● Required action: Your answer should be the lines of the listing that contain the word "frames".
[[ Dataset extract open ]]
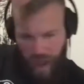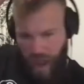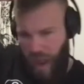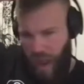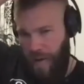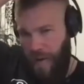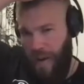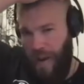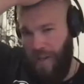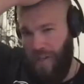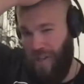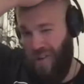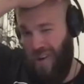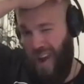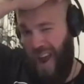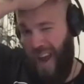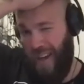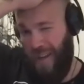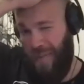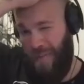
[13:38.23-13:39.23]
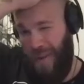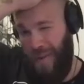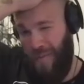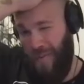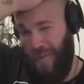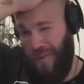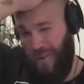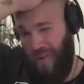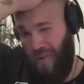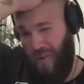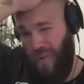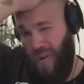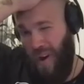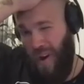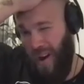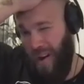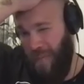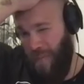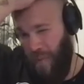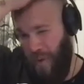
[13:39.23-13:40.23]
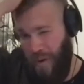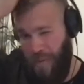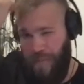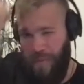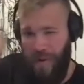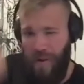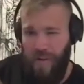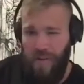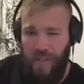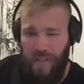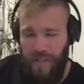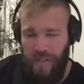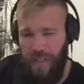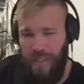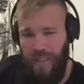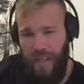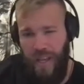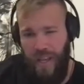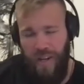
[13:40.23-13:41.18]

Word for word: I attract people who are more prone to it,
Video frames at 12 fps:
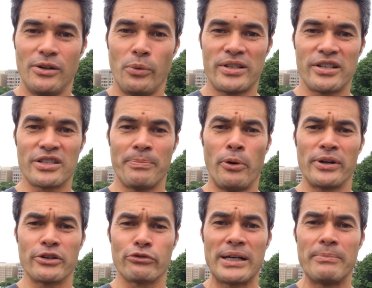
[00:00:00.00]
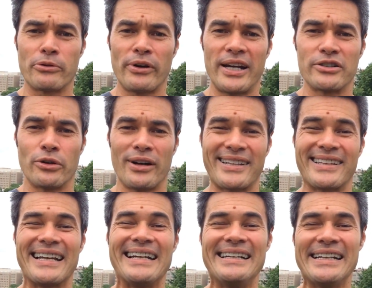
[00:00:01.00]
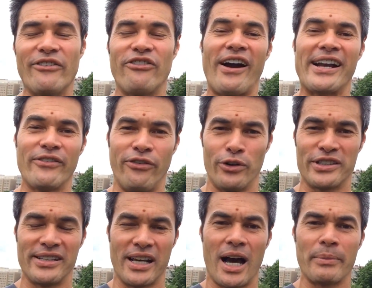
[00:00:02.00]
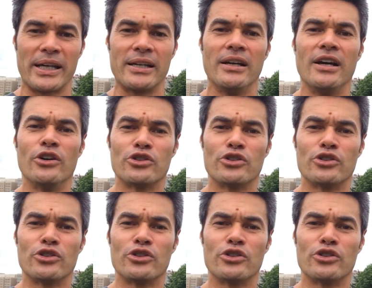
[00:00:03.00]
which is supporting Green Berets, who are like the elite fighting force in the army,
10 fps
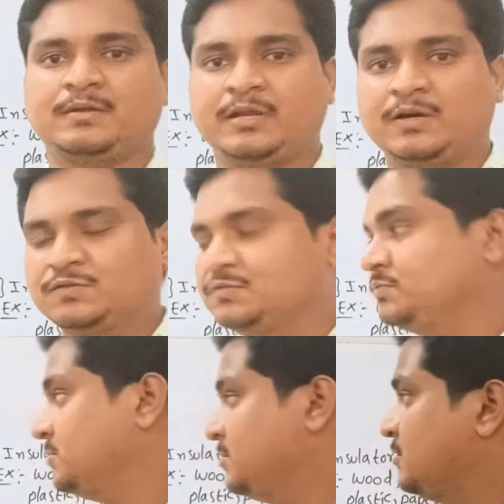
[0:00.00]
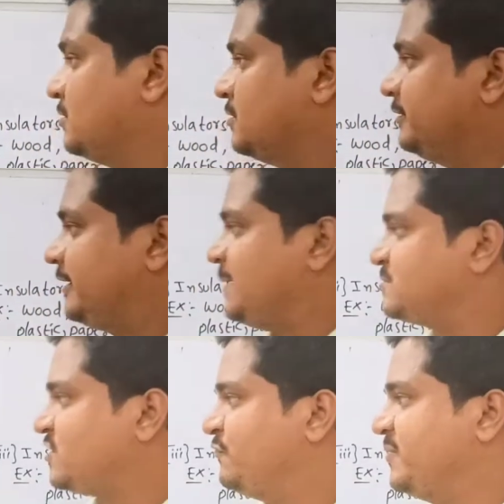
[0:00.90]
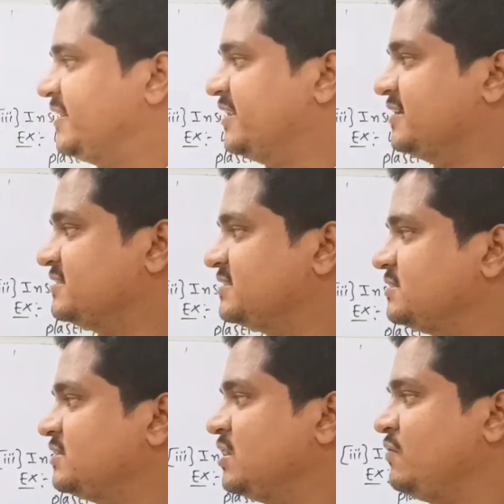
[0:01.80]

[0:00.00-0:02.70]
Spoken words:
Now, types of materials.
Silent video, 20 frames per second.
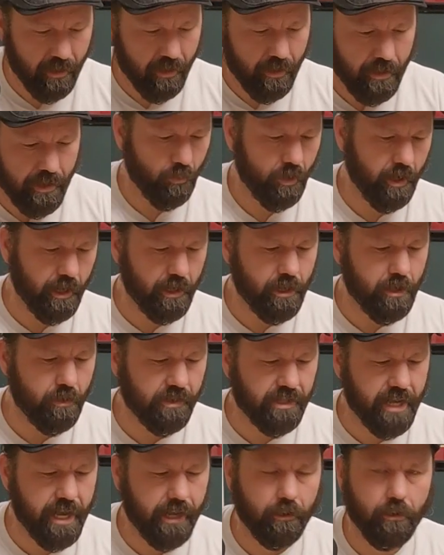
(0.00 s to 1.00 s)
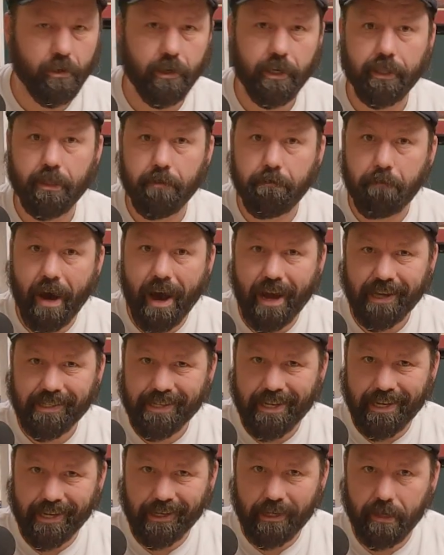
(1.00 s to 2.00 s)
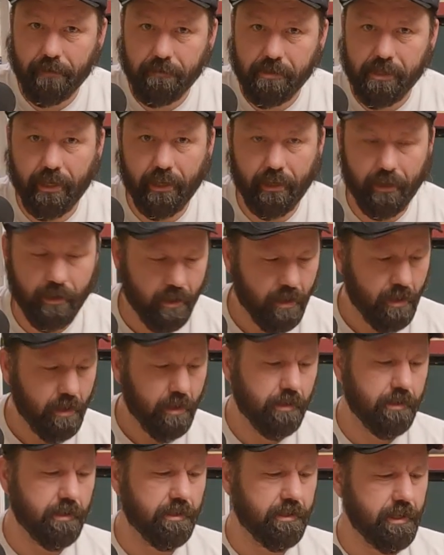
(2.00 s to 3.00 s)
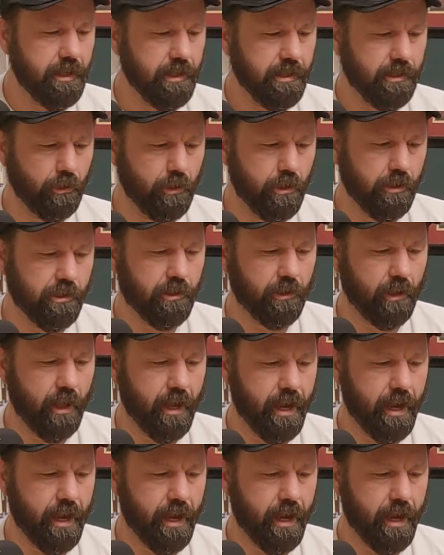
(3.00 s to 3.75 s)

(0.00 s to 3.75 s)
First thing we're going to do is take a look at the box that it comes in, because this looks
[[ Dataset extract closed ]]
[[ Dataset extract open ]]
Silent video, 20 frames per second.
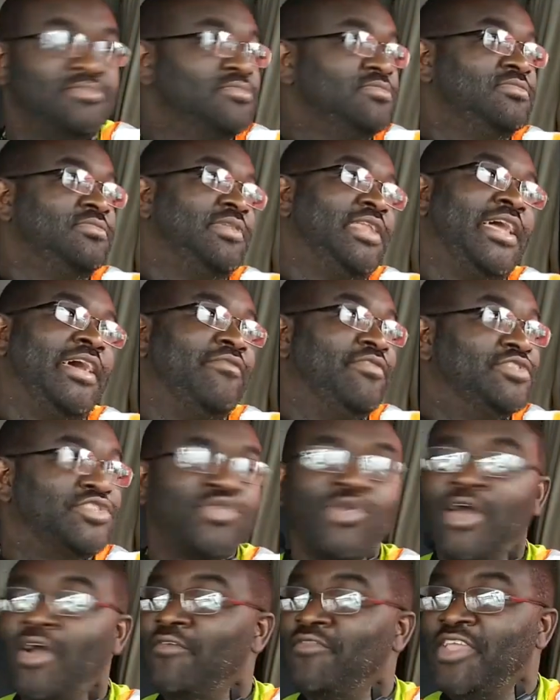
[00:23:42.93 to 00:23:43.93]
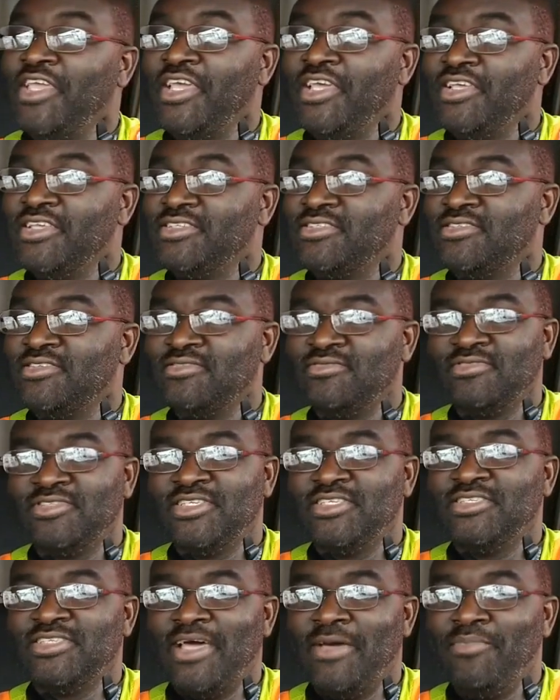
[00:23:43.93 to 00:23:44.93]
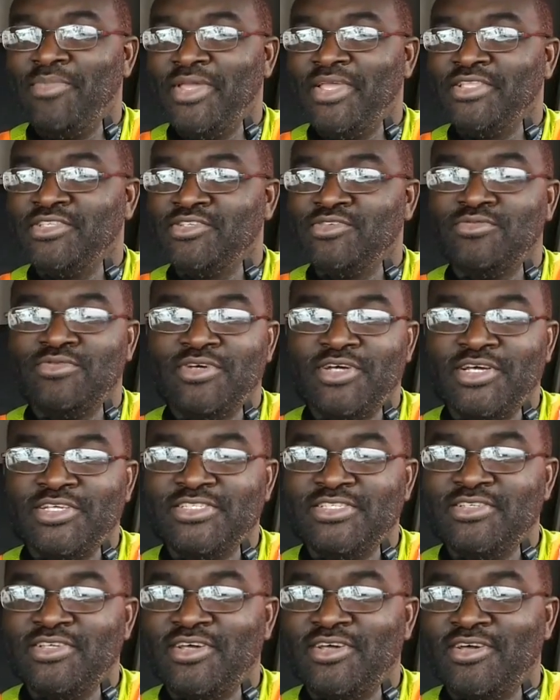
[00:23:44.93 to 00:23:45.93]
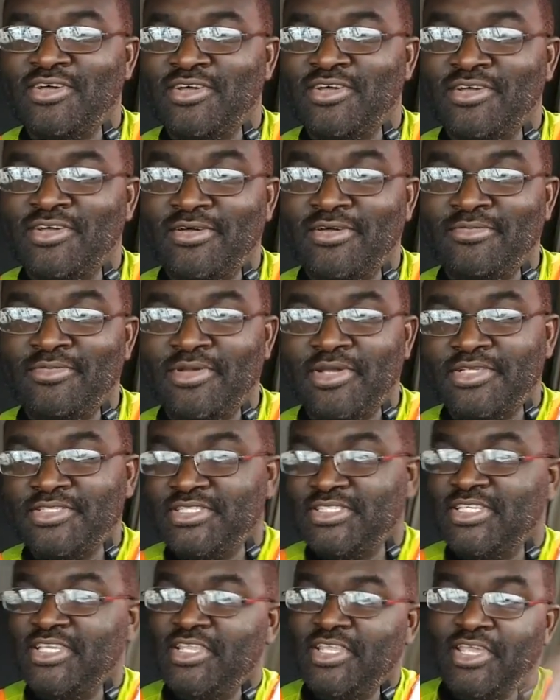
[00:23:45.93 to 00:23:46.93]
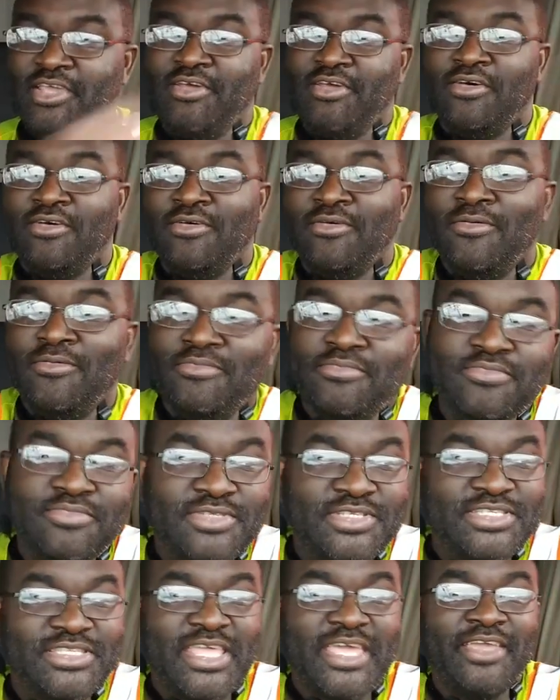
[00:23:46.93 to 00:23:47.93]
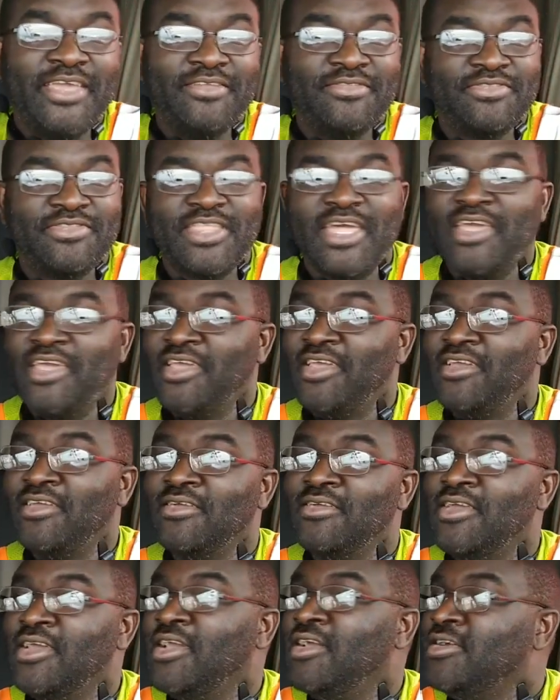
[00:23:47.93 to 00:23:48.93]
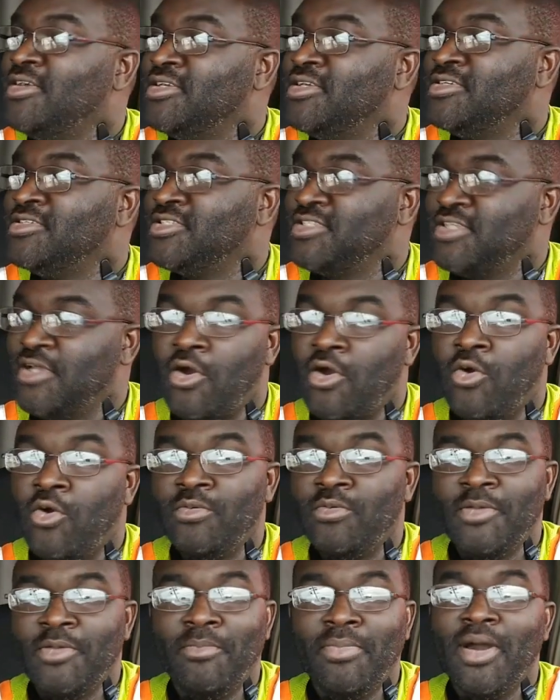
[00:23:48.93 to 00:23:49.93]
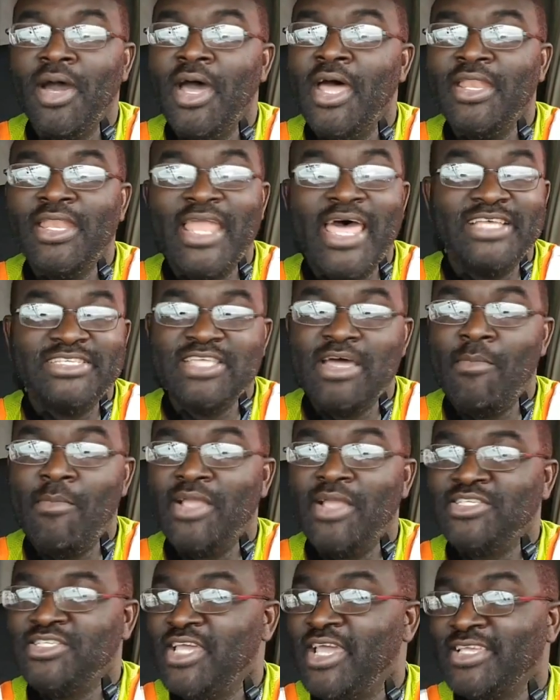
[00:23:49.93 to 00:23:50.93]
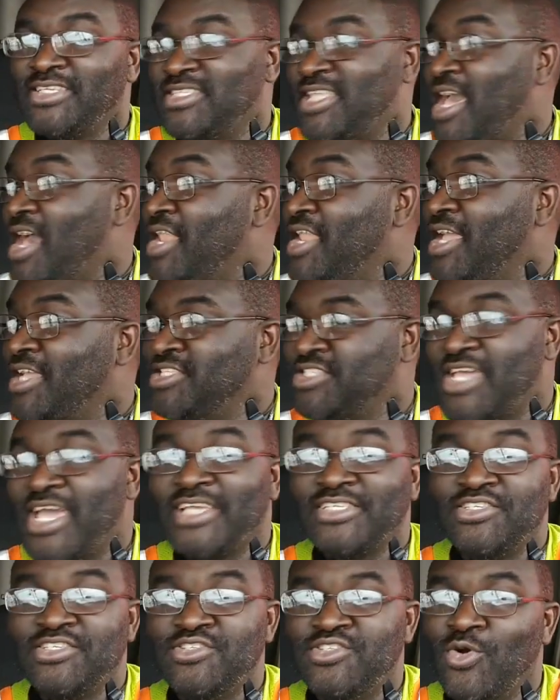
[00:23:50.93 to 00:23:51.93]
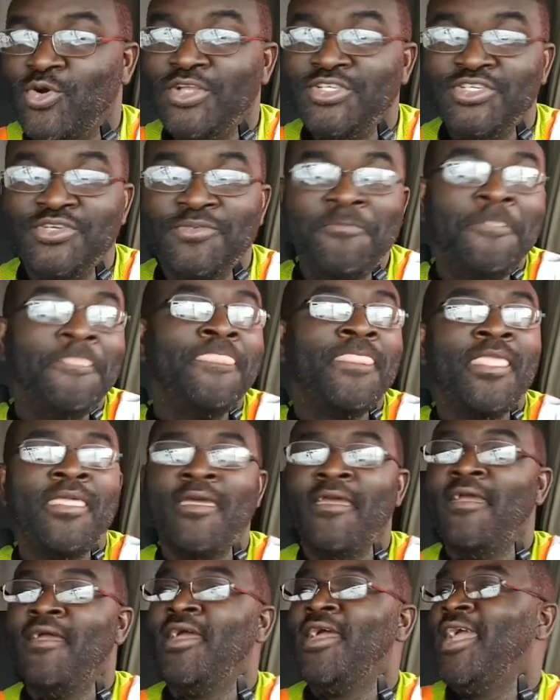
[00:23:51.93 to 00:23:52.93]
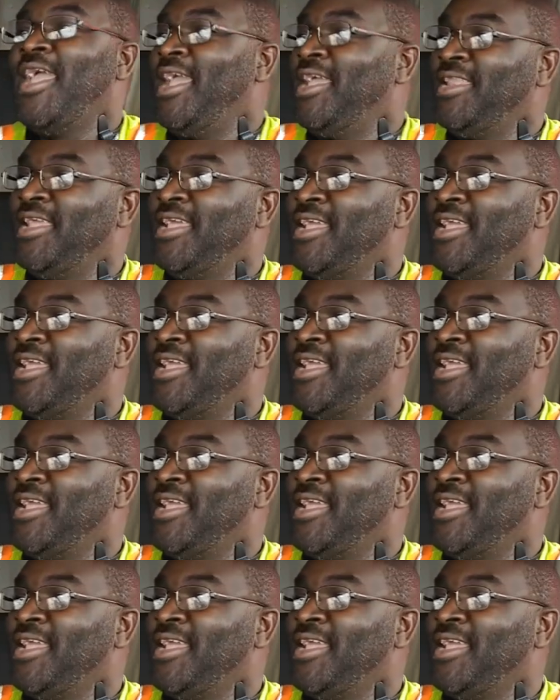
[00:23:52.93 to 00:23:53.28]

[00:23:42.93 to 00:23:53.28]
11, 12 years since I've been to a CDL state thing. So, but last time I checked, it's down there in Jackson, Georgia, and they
[[ Dataset extract closed ]]
[[ Dataset extract open ]]
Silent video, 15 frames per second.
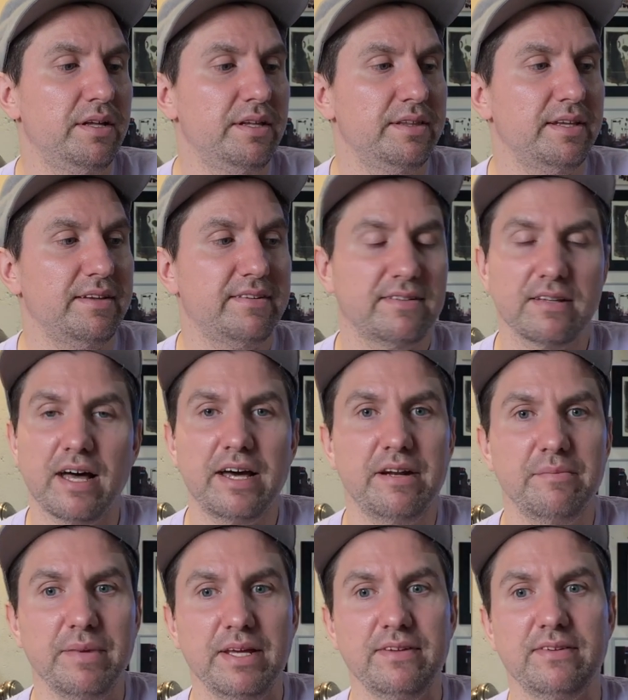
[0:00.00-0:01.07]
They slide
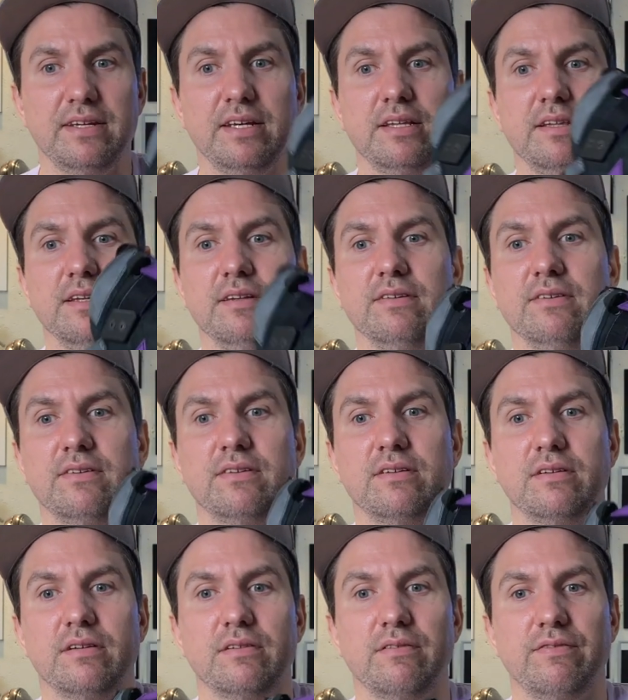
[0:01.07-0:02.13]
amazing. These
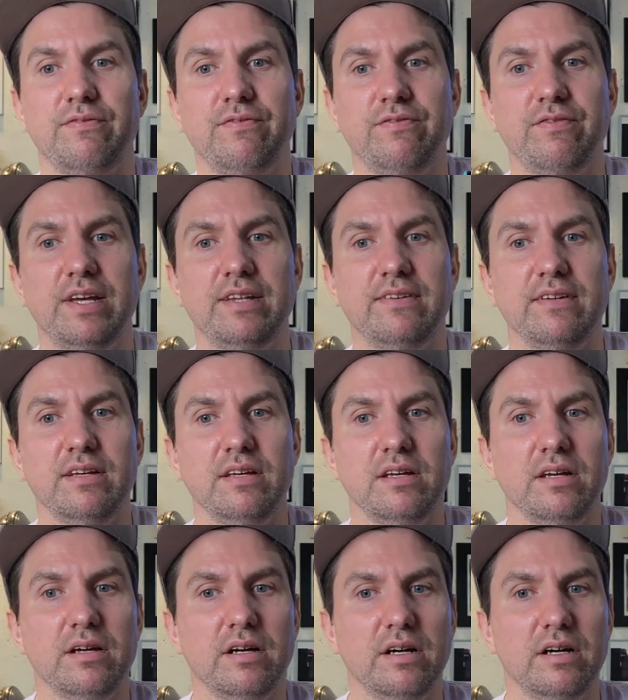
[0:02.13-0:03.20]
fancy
[[ Dataset extract closed ]]
● Task answer:
Video frames at 12 fps:
Silent video, 20 frames per second.
Silent video, 20 frames per second.
Silent video, 15 frames per second.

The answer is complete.